# [Task statement]
Would it be possible to output exactly, and only, the lines below from the one holding "[0:02.00-0:03.00]" to the last line, both included, with every picture left out?

# [Information provided]
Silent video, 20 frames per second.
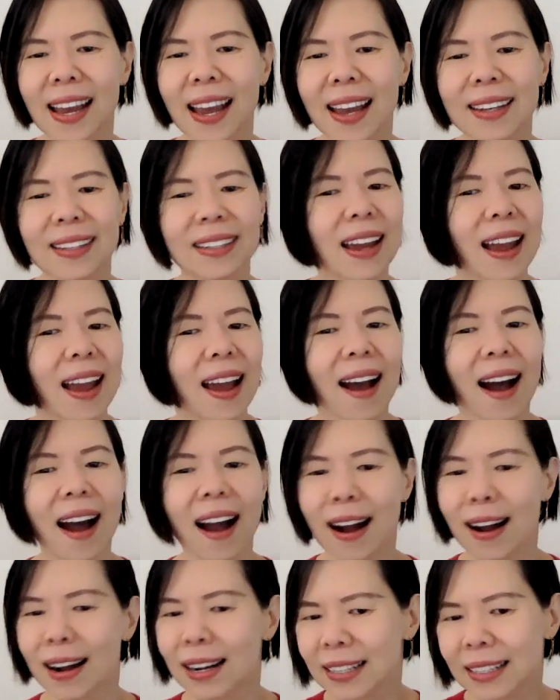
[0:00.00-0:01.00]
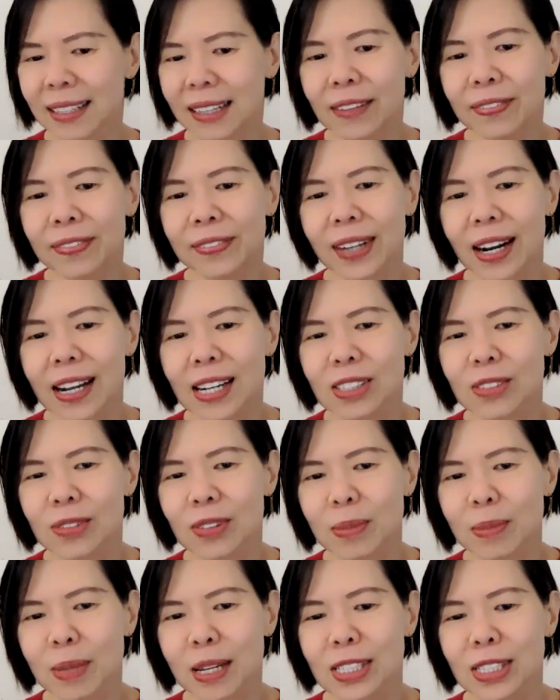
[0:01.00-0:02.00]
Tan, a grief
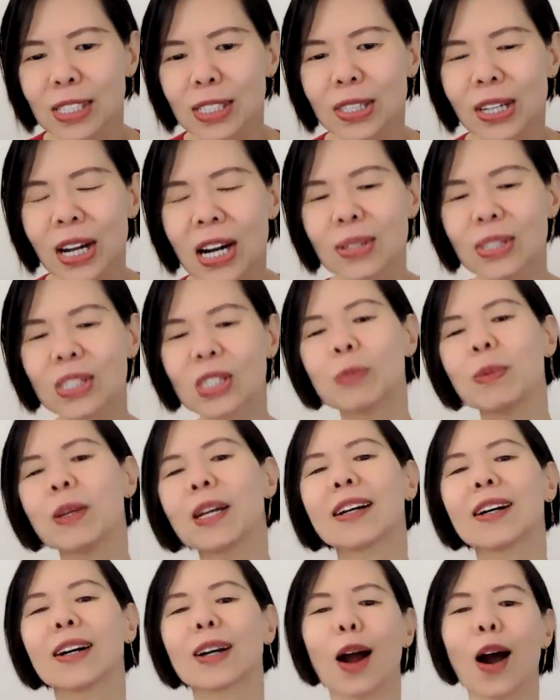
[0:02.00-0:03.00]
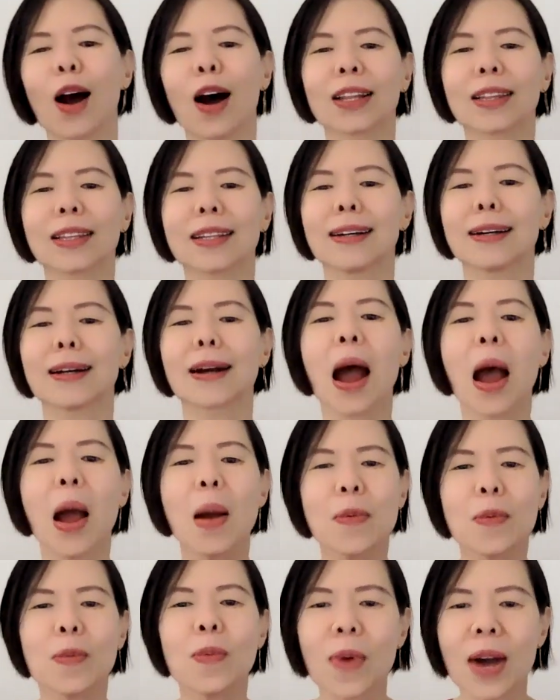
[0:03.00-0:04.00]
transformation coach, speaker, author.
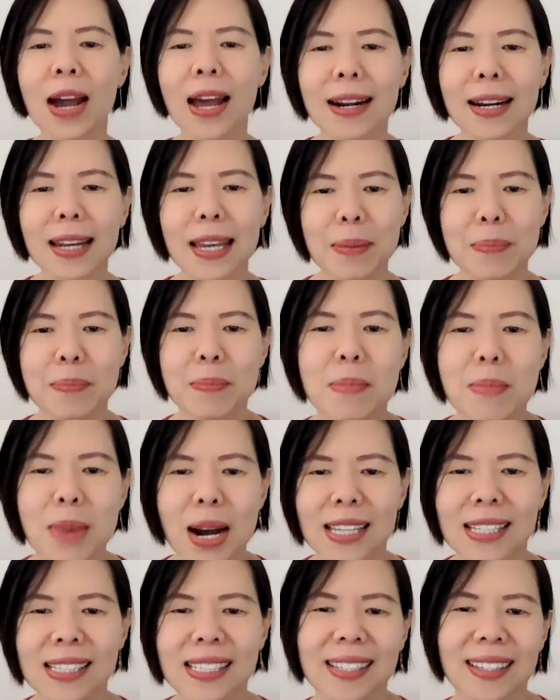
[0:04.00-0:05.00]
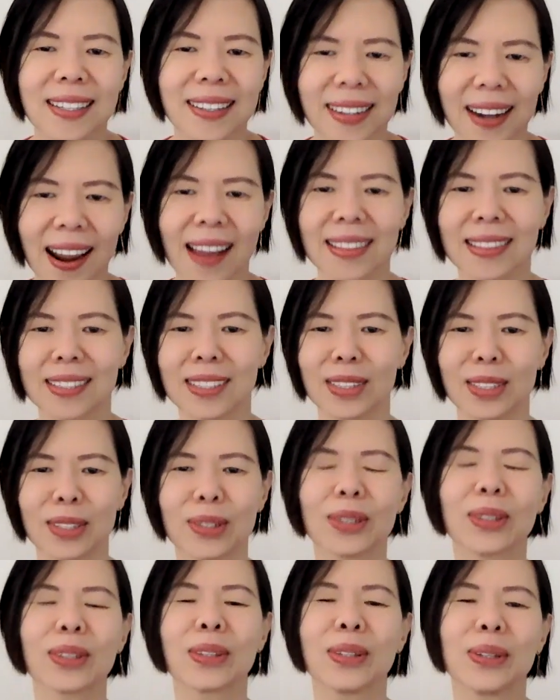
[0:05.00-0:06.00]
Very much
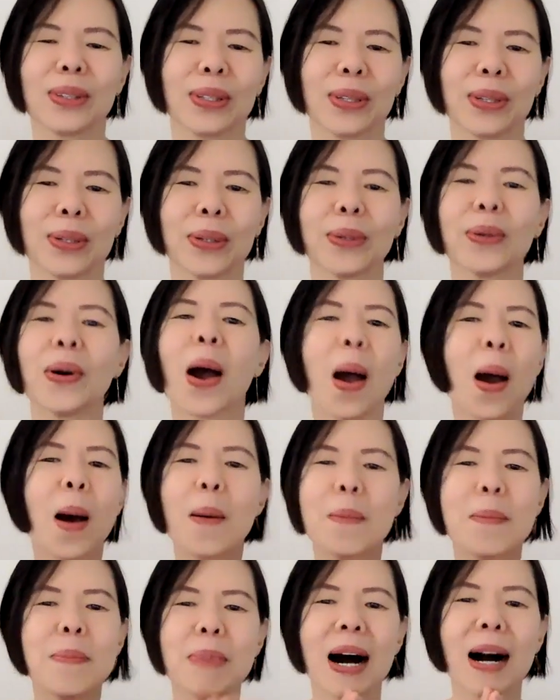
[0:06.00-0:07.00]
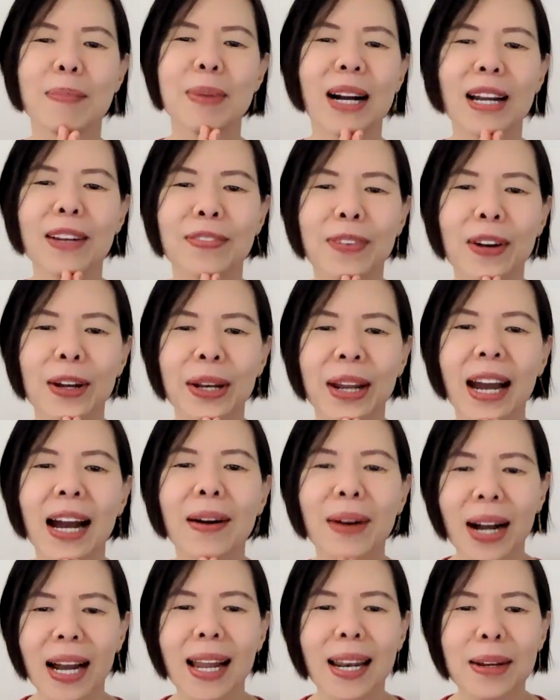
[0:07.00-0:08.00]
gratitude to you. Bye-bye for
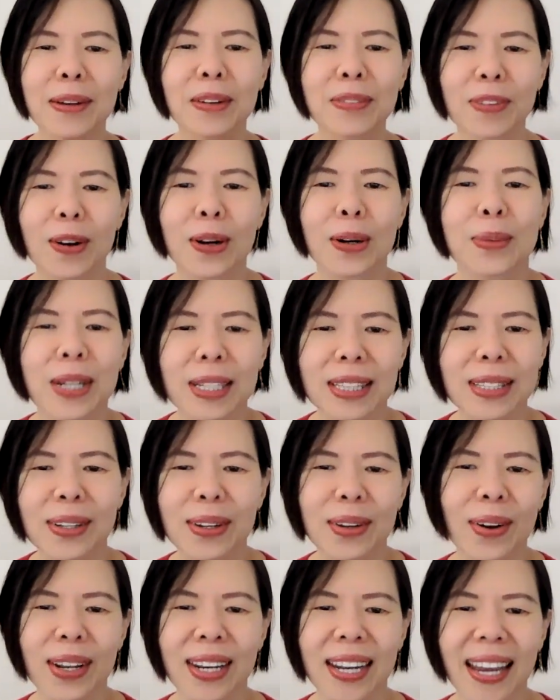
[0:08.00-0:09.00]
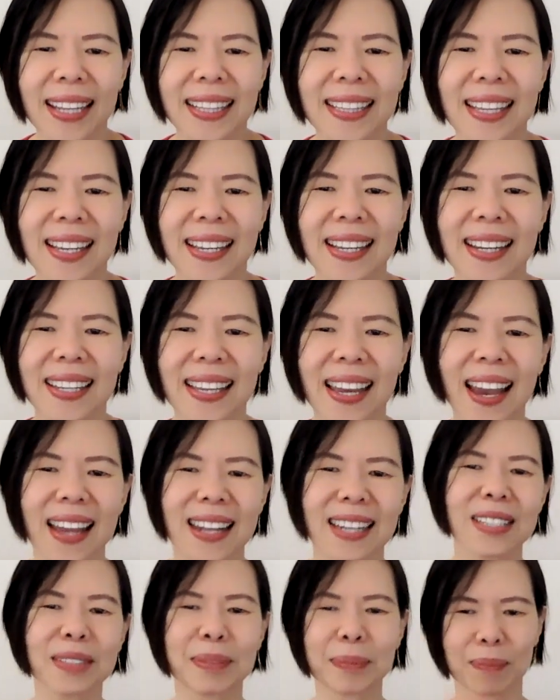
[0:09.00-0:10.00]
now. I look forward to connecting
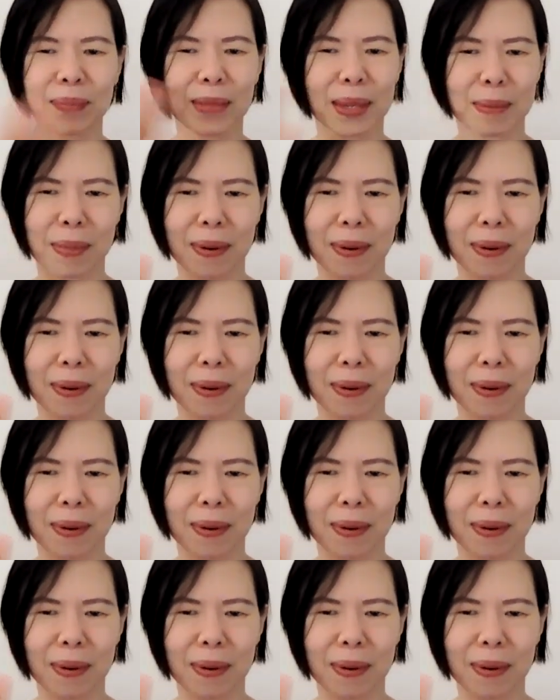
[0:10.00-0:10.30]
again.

# [Solution for this exercise]
[0:02.00-0:03.00]
[0:03.00-0:04.00]
transformation coach, speaker, author.
[0:04.00-0:05.00]
[0:05.00-0:06.00]
Very much
[0:06.00-0:07.00]
[0:07.00-0:08.00]
gratitude to you. Bye-bye for
[0:08.00-0:09.00]
[0:09.00-0:10.00]
now. I look forward to connecting
[0:10.00-0:10.30]
again.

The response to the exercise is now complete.